*ASSIGNMENT*: Each record that comes next should be output exactly; pictures do not belong in the copy.

*GIVEN RECORDS*:
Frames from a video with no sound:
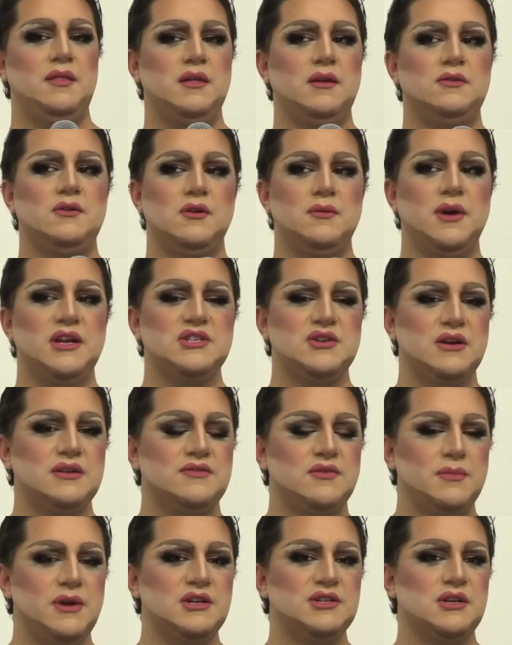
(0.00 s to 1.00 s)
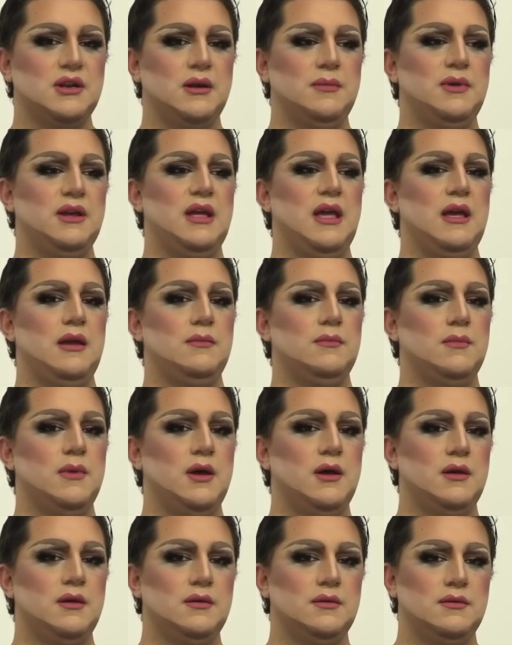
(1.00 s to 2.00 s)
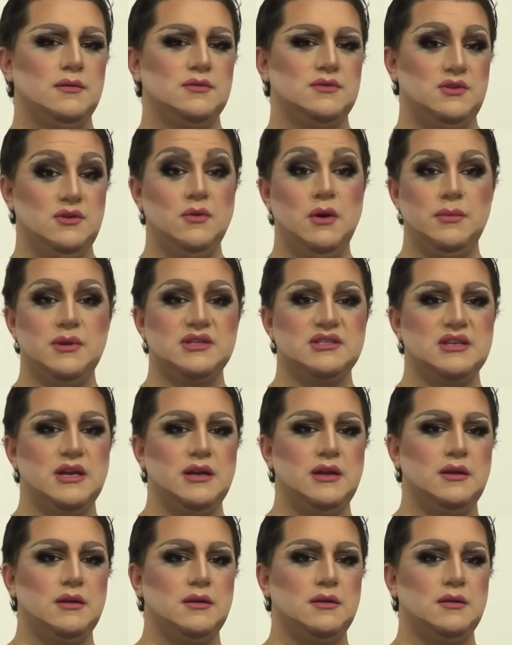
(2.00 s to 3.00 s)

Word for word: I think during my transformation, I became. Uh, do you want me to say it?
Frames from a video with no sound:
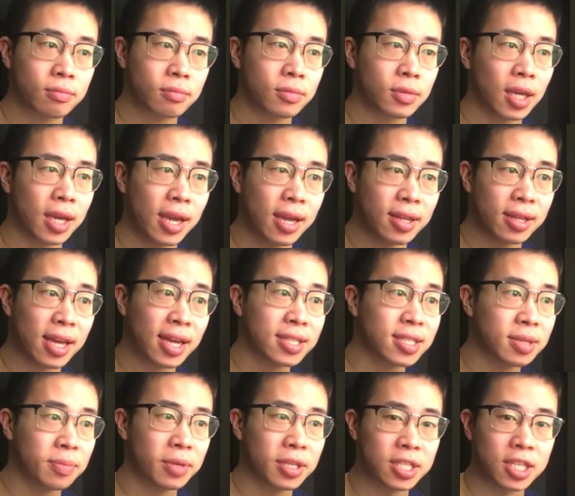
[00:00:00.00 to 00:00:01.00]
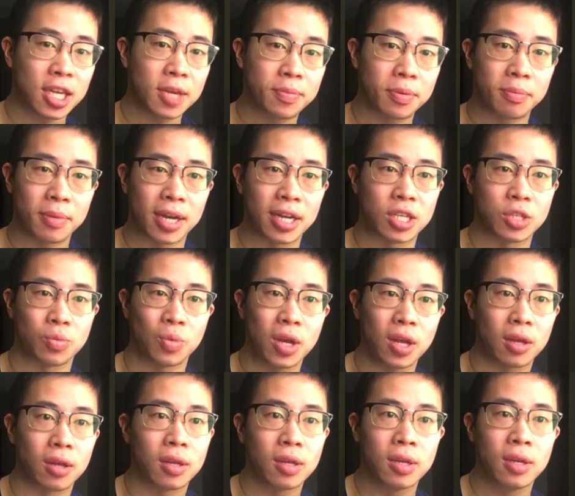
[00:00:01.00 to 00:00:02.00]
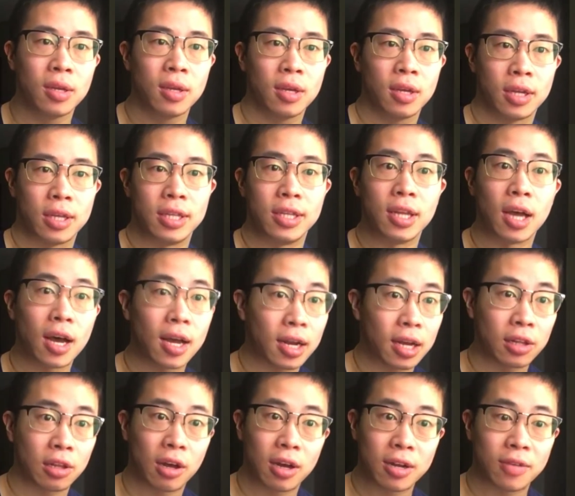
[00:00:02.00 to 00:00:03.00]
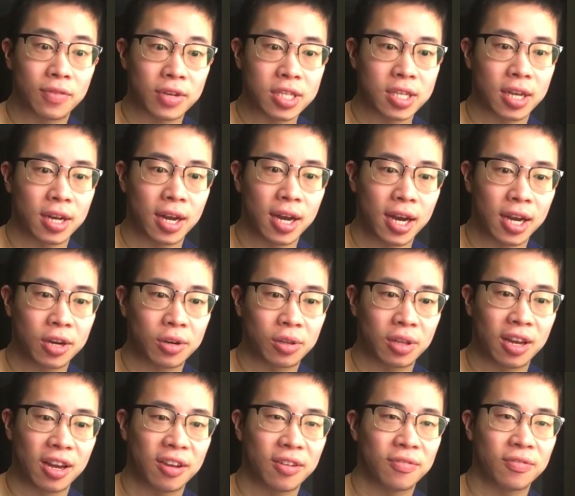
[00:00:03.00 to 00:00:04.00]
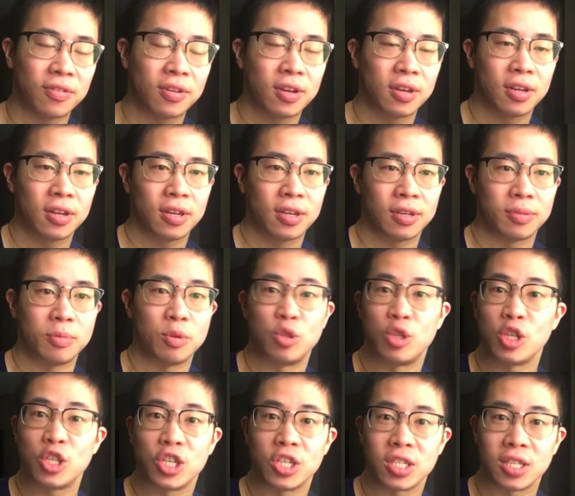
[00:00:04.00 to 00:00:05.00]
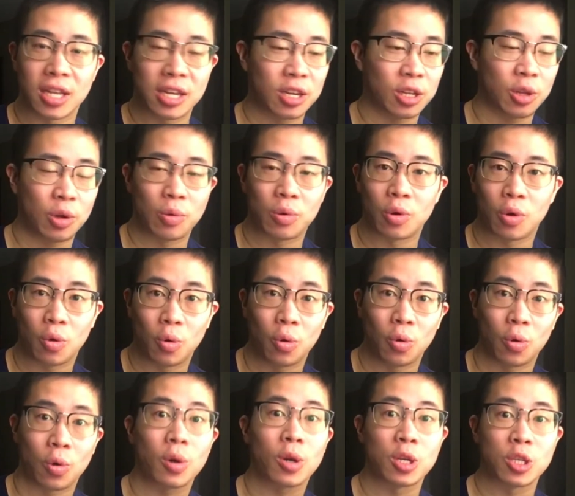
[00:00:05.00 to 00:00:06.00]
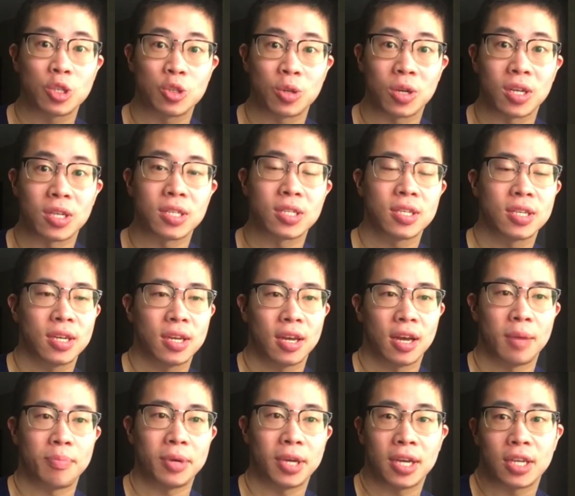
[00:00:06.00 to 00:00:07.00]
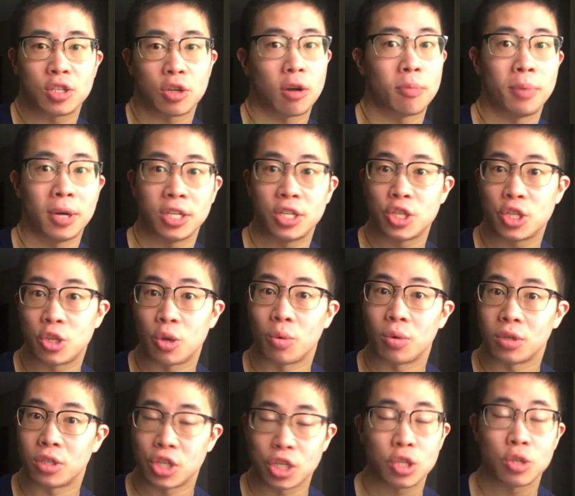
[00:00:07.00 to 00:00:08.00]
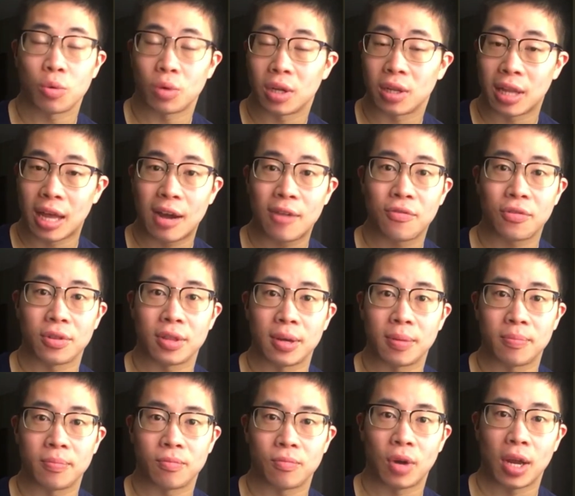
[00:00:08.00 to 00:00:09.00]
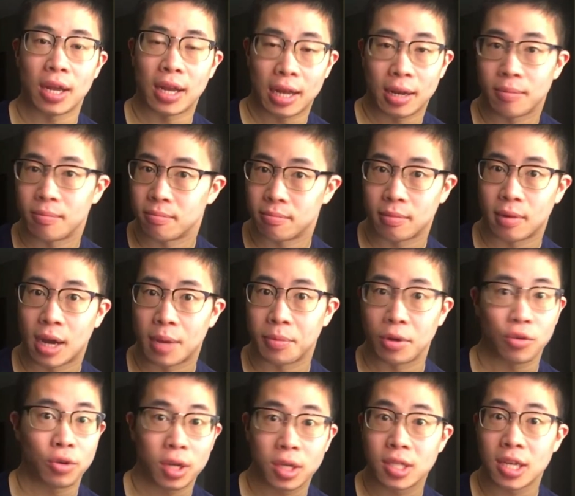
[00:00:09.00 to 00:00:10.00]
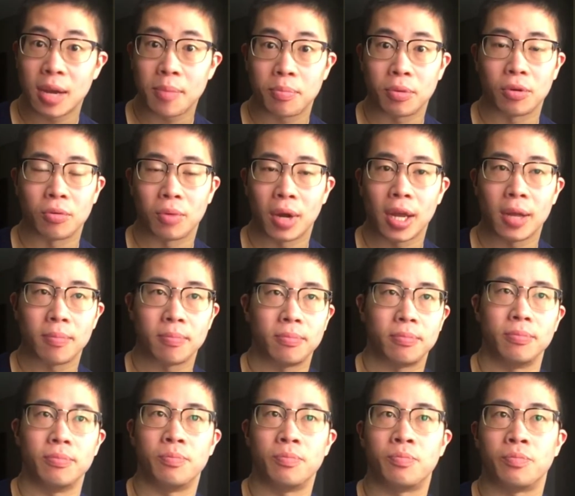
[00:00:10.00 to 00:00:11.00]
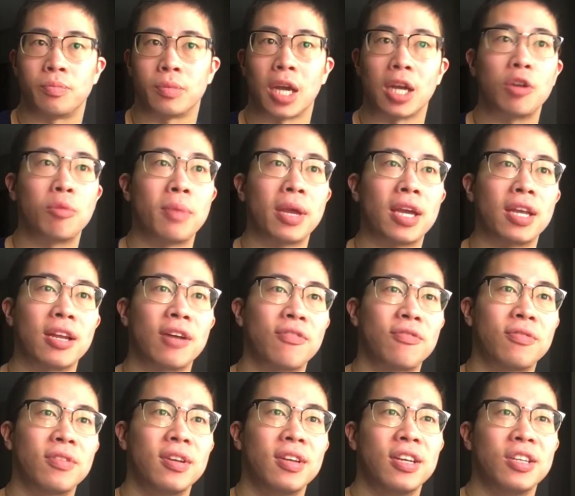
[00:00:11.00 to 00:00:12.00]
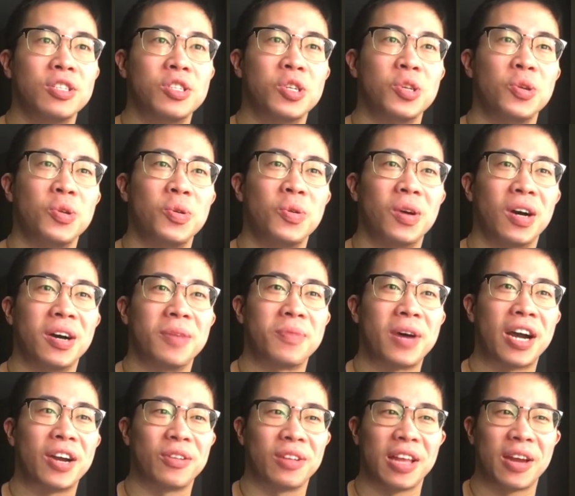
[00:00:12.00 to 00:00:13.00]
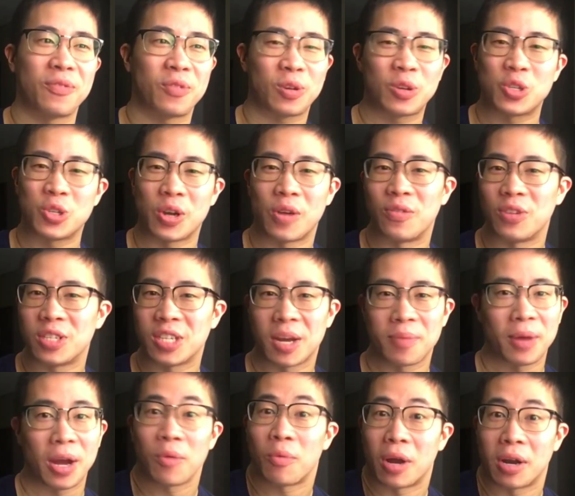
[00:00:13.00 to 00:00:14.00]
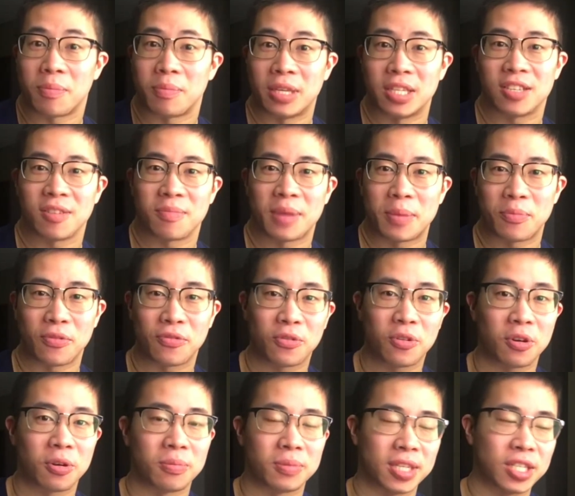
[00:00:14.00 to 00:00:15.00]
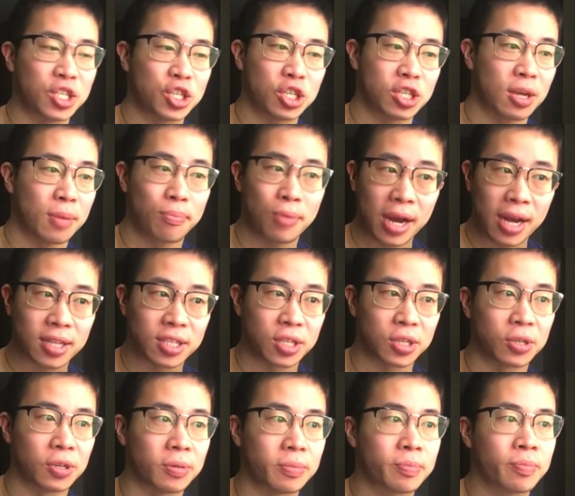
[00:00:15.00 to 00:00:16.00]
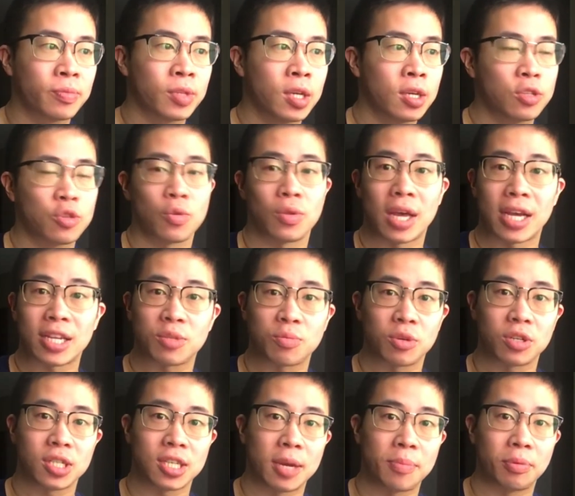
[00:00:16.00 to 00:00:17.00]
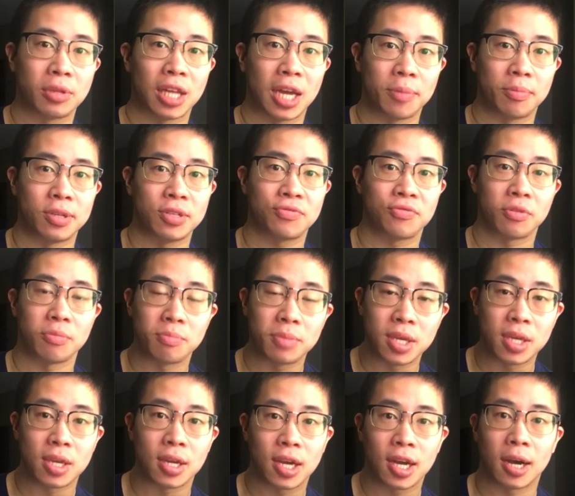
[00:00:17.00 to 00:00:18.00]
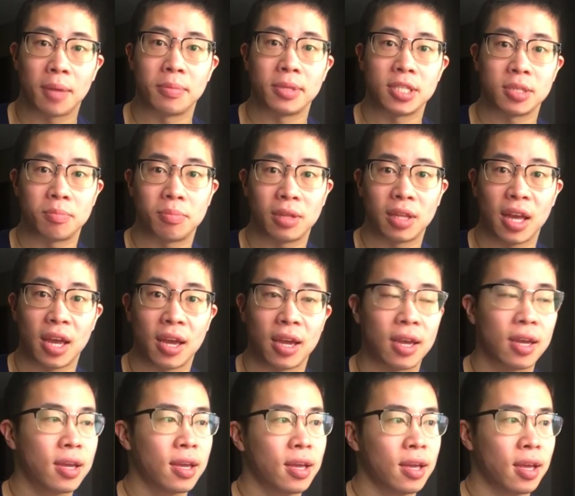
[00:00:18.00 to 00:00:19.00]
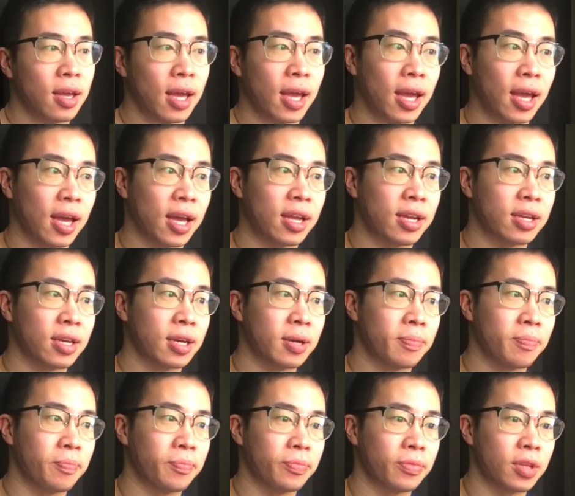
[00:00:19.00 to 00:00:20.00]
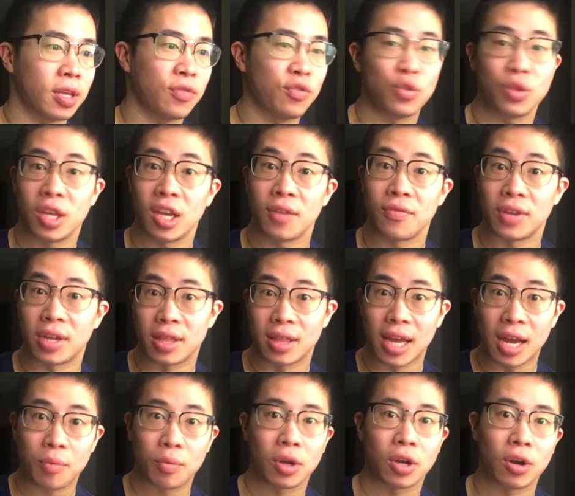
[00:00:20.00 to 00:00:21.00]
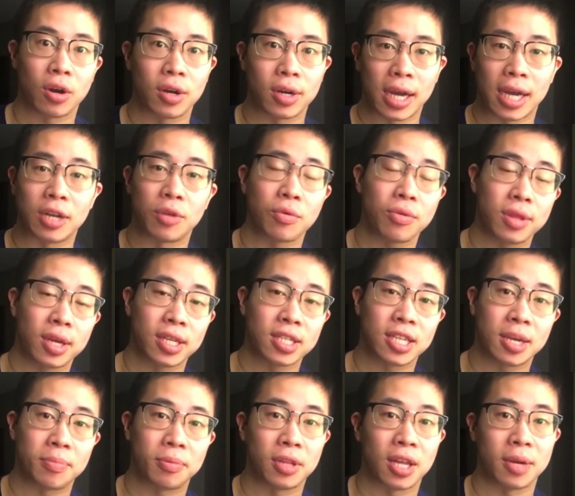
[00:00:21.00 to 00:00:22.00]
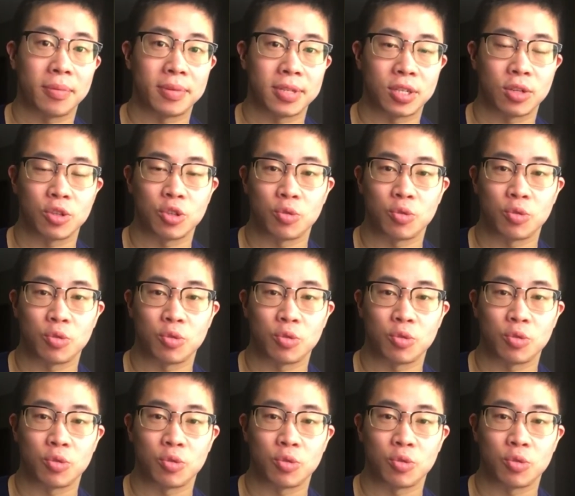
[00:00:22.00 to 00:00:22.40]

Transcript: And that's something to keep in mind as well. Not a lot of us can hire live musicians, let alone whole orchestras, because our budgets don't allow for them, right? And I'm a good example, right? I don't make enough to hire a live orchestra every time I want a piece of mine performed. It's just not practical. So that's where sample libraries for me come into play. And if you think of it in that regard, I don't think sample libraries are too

*RESULT*:
Frames from a video with no sound:
(0.00 s to 1.00 s)
(1.00 s to 2.00 s)
(2.00 s to 3.00 s)

Word for word: I think during my transformation, I became. Uh, do you want me to say it?
Frames from a video with no sound:
[00:00:00.00 to 00:00:01.00]
[00:00:01.00 to 00:00:02.00]
[00:00:02.00 to 00:00:03.00]
[00:00:03.00 to 00:00:04.00]
[00:00:04.00 to 00:00:05.00]
[00:00:05.00 to 00:00:06.00]
[00:00:06.00 to 00:00:07.00]
[00:00:07.00 to 00:00:08.00]
[00:00:08.00 to 00:00:09.00]
[00:00:09.00 to 00:00:10.00]
[00:00:10.00 to 00:00:11.00]
[00:00:11.00 to 00:00:12.00]
[00:00:12.00 to 00:00:13.00]
[00:00:13.00 to 00:00:14.00]
[00:00:14.00 to 00:00:15.00]
[00:00:15.00 to 00:00:16.00]
[00:00:16.00 to 00:00:17.00]
[00:00:17.00 to 00:00:18.00]
[00:00:18.00 to 00:00:19.00]
[00:00:19.00 to 00:00:20.00]
[00:00:20.00 to 00:00:21.00]
[00:00:21.00 to 00:00:22.00]
[00:00:22.00 to 00:00:22.40]

Transcript: And that's something to keep in mind as well. Not a lot of us can hire live musicians, let alone whole orchestras, because our budgets don't allow for them, right? And I'm a good example, right? I don't make enough to hire a live orchestra every time I want a piece of mine performed. It's just not practical. So that's where sample libraries for me come into play. And if you think of it in that regard, I don't think sample libraries are too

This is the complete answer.